TASK STATEMENT:
Say how many lines below hold the word "frames"; give the number by itself.

[Opening DATA TO PROCESS section]

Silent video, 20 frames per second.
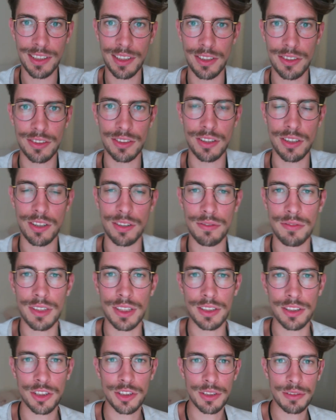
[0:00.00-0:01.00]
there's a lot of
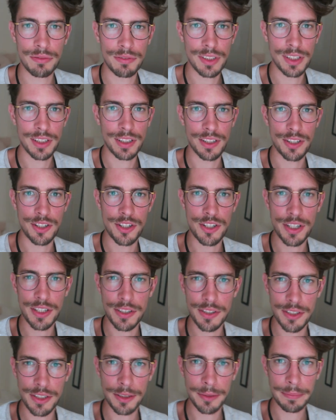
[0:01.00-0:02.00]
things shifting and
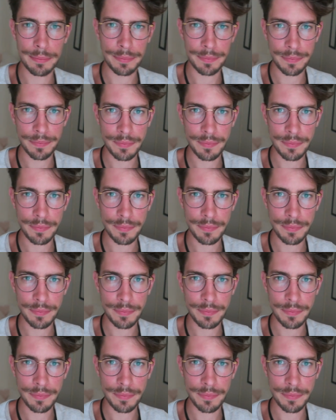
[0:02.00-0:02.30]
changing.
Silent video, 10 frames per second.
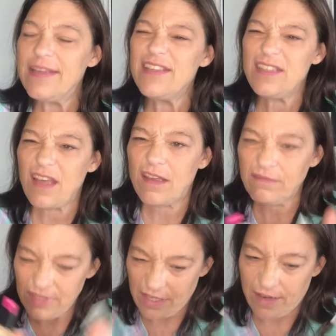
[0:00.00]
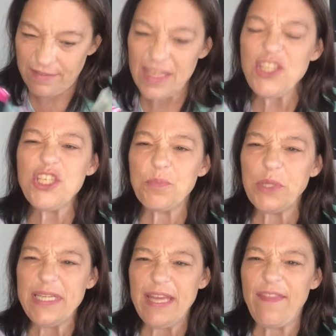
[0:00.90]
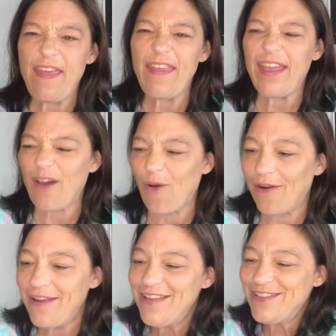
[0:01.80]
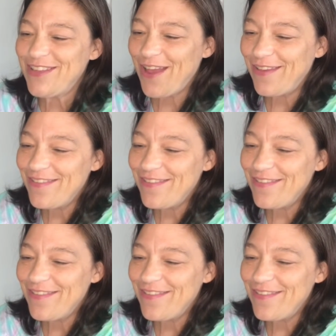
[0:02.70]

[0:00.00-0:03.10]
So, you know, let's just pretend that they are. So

[Closing DATA TO PROCESS section]
[Opening DATA TO PROCESS section]

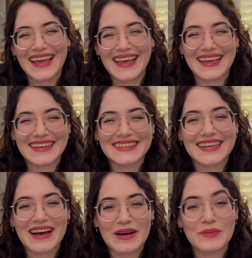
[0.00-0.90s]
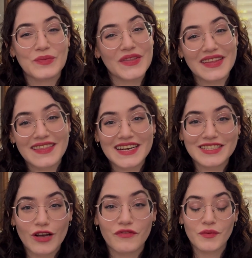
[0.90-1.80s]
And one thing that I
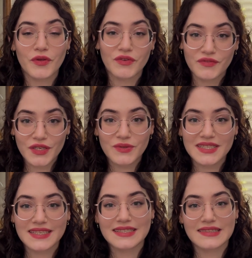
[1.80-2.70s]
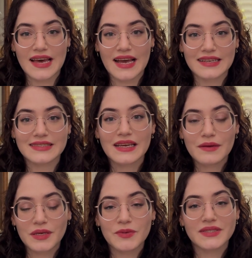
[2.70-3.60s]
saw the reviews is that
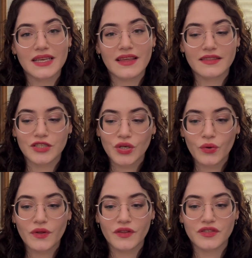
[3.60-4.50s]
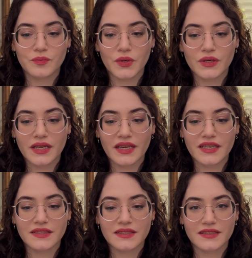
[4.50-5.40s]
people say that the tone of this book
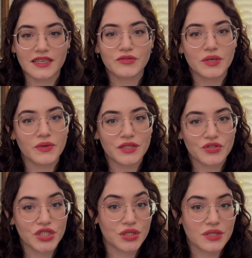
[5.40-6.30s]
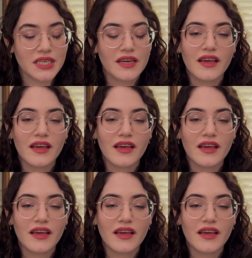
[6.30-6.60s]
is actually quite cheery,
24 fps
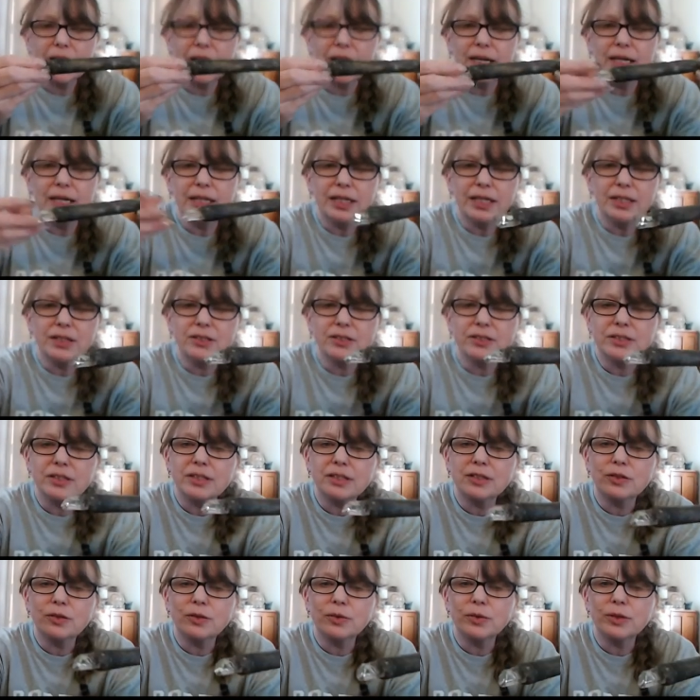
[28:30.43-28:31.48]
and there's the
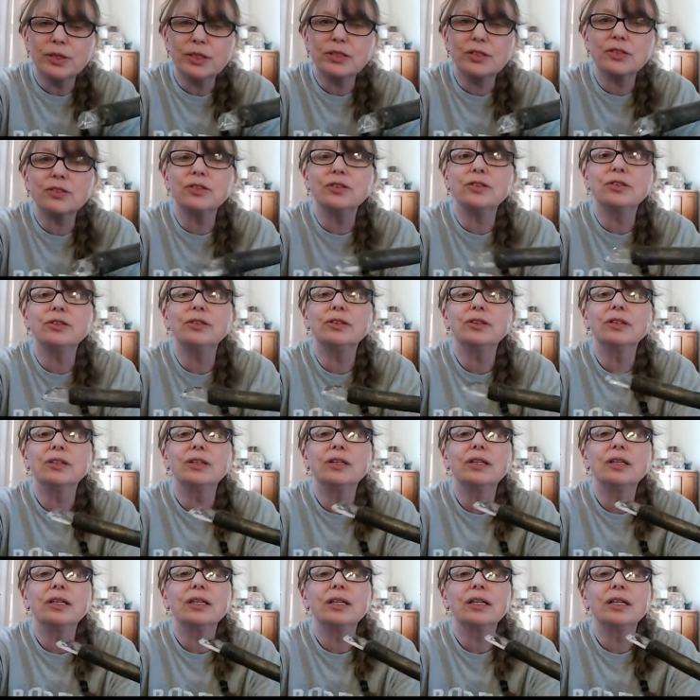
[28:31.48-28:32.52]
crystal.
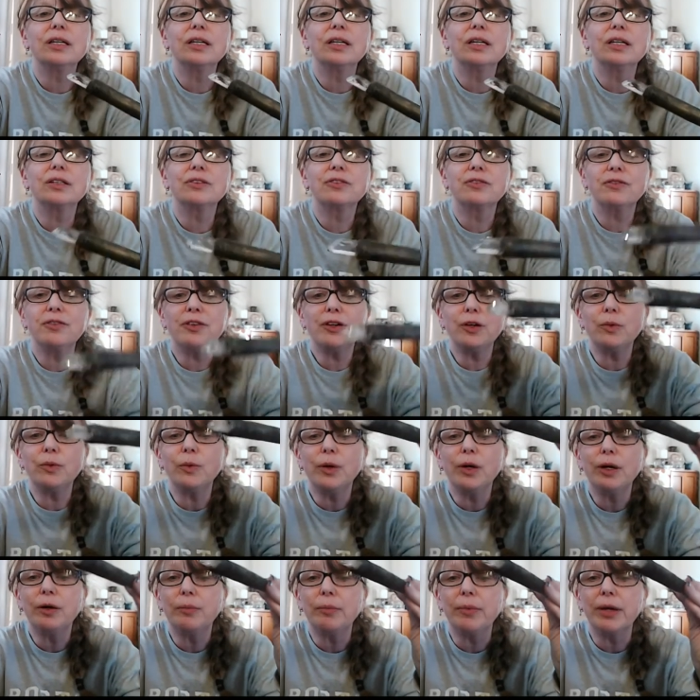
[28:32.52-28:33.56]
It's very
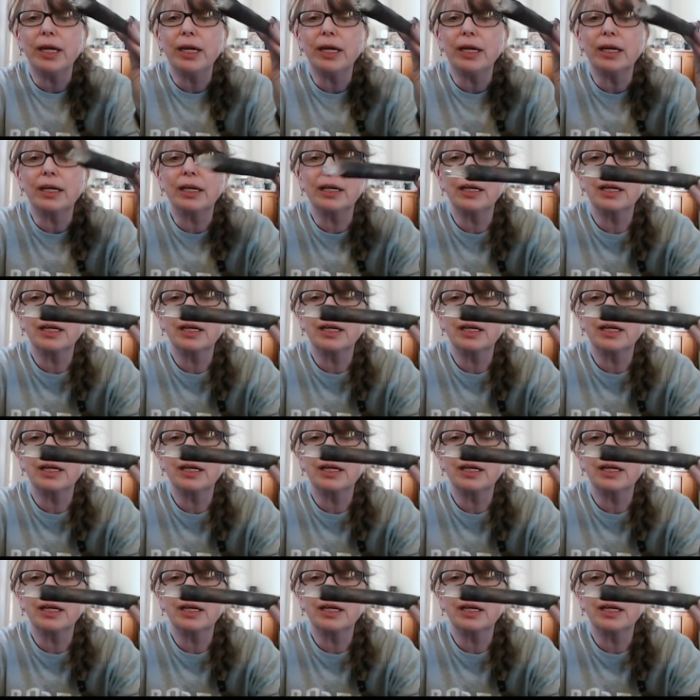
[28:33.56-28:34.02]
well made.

[Closing DATA TO PROCESS section]
[Opening DATA TO PROCESS section]

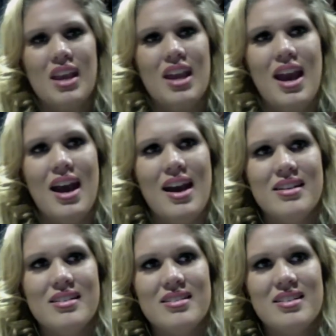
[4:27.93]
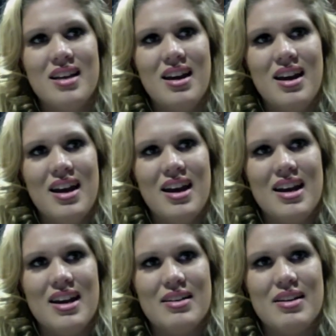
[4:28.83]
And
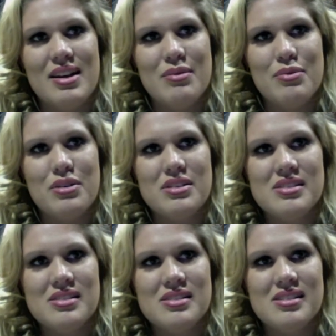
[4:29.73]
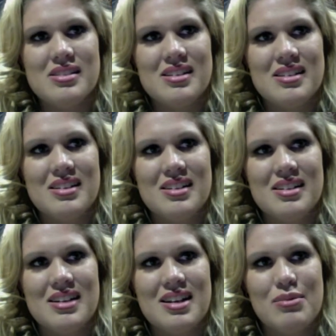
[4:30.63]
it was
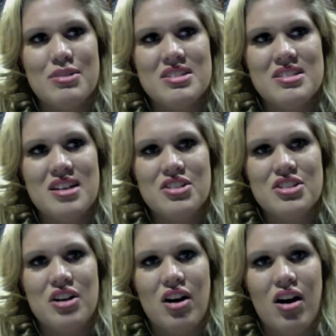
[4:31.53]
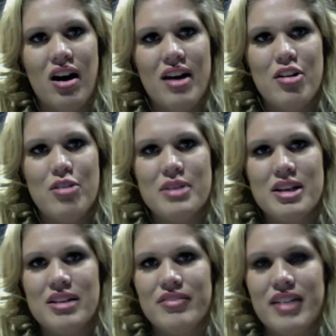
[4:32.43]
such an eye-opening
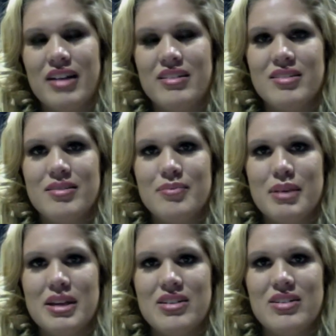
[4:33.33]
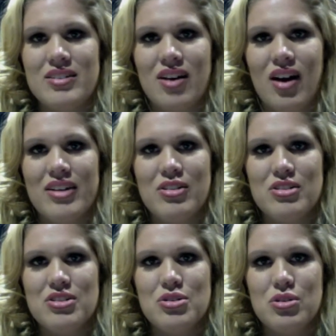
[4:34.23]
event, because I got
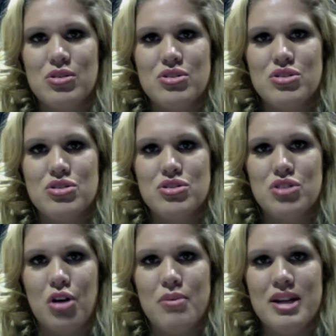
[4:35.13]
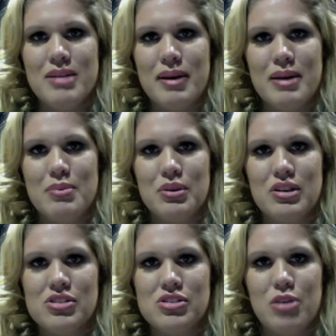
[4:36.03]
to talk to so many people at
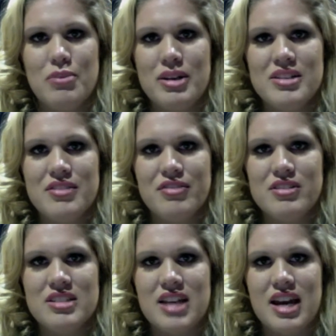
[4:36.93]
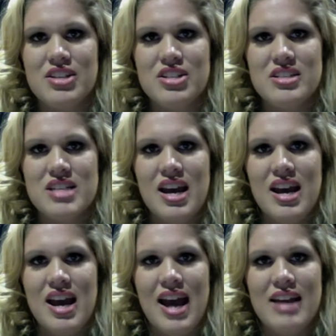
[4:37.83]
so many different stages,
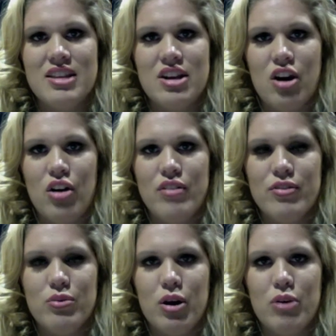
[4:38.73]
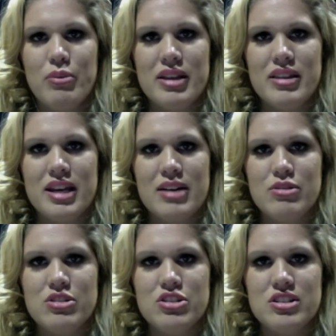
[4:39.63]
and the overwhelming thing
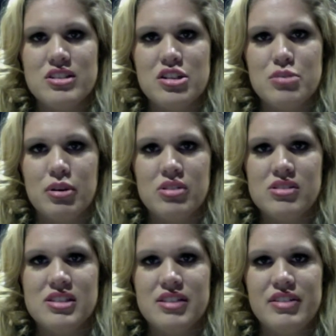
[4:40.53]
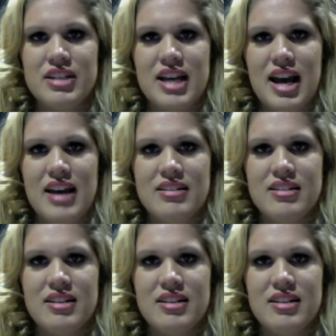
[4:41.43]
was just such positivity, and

[Closing DATA TO PROCESS section]

SOLUTION TO THE EXERCISE:
2